Translating Your Site
When localizing a game a few months ago, Olivia and I had trouble making sure our Computer Assisted Translation (CAT) tool had all the relevant text it needed from the source code. We wondered how well CAT tools do picking up non-visible text that screen readers use, so we ran a few test pages through SDL Trados Studio, memoQ, and Memsource.
We used this checklist to evaluate the pages:
- Alternative Text for Images: This text is used to describe images embedded in the webpage.
- Title Attributes: Similarly, this text is for describing the site titles that may be created as images.
- Certain CSS Text for Screen Readers: This text does not appear to the end-user and is only used by screen readers to help further audibly describe the webpage.

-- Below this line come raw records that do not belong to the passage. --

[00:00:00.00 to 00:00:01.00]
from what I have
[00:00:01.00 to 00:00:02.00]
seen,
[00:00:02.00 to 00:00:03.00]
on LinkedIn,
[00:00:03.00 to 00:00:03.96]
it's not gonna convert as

- Table Summaries: Screen readers can read tables quite literally, which results in a confusing jumble for the user. A table summary can help the user understand what the table shows.
- Long Descriptions: Known as longdesc in HTML, this provides longer descriptions to the screen reader and can be found in the website’s HTML.

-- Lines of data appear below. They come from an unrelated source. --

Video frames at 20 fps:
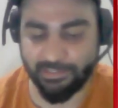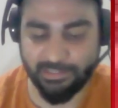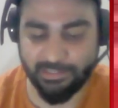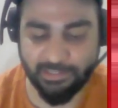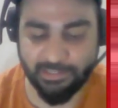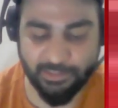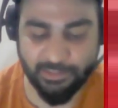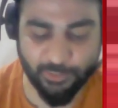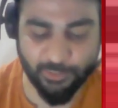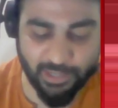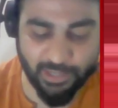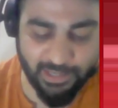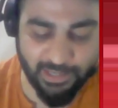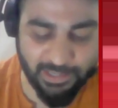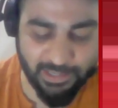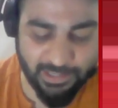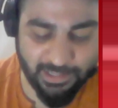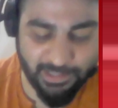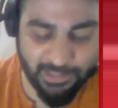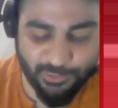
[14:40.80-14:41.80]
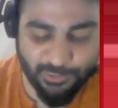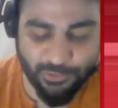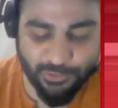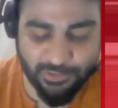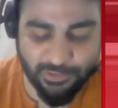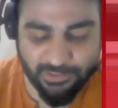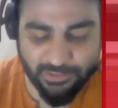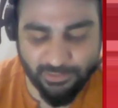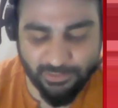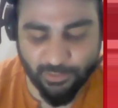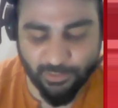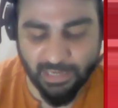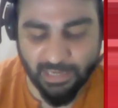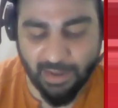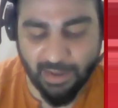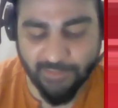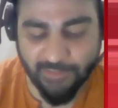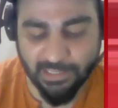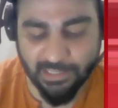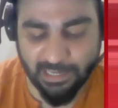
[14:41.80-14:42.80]
Okay, so
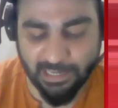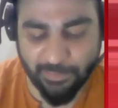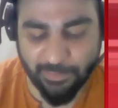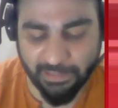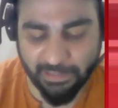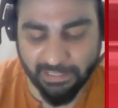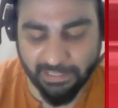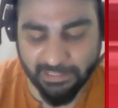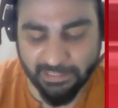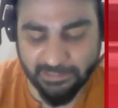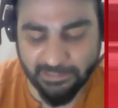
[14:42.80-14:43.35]
graphs are like paintings.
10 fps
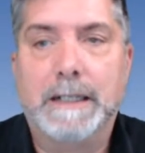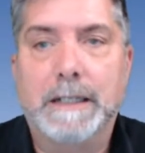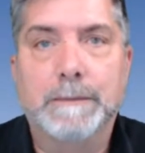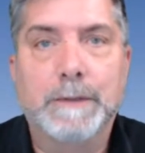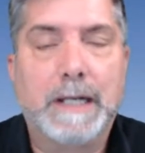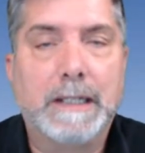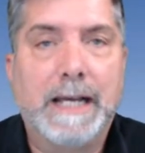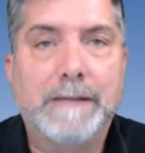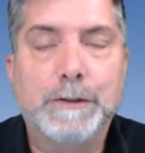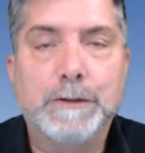We've got a
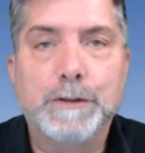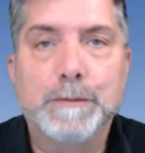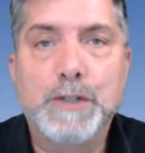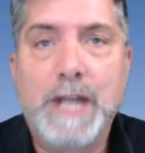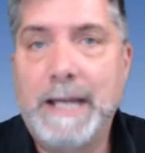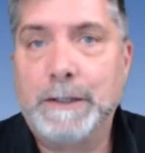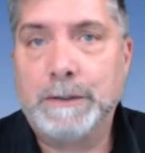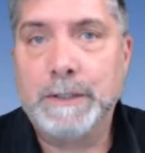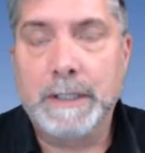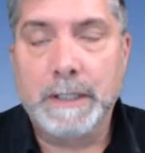live YouTube
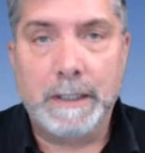channel.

- ARIA-Label Attributes: These label elements of the HTML that have specific purposes, like buttons.
- Language Attribute: A label for the page’s language.
- Sometimes Applicable: Captions
Trados did the best job picking up non-visible text, followed by memoQ, then Memsource. Overall, we were surprised at how well they did.
Other Thoughts
This project set a lot of cogs turning for me. I spent a while on Adobe InDesign tutorials and my own computer’s screen reader trying to figure out how to make the tables in our grading PDF work. This webpage pops up a couple of errors on WAVE. Accessible design is hard. Accessible design is time consuming. Done right, though, it has some surprising benefits related to translation.
Automated translation is a lot easier when your web-pages are accessible. I’ve had to do research in Indonesian and Bosnian before. Do I know those languages? Nope! I just used Google Translate’s browser extension to get the “gist” of the pages. In my everyday life, I frequently deploy cursor dictionaries to look up new Chinese words. When text is embedded in images, these tools can’t work.
I look forward to seeing more LSPs and clients pay mind to accessibility. Even companies dragging their feet will need to start paying attention. Level Access predicts that there’ll be over 4,000 web accessibility lawsuits this year. In our increasingly global world, understanding accessibility legal requirements isn’t just “nice to have;” it’s a must.
Most importantly though, my screen-reader using friends don’t deserve to get caught in a death spiral of garbled nonsense image labels.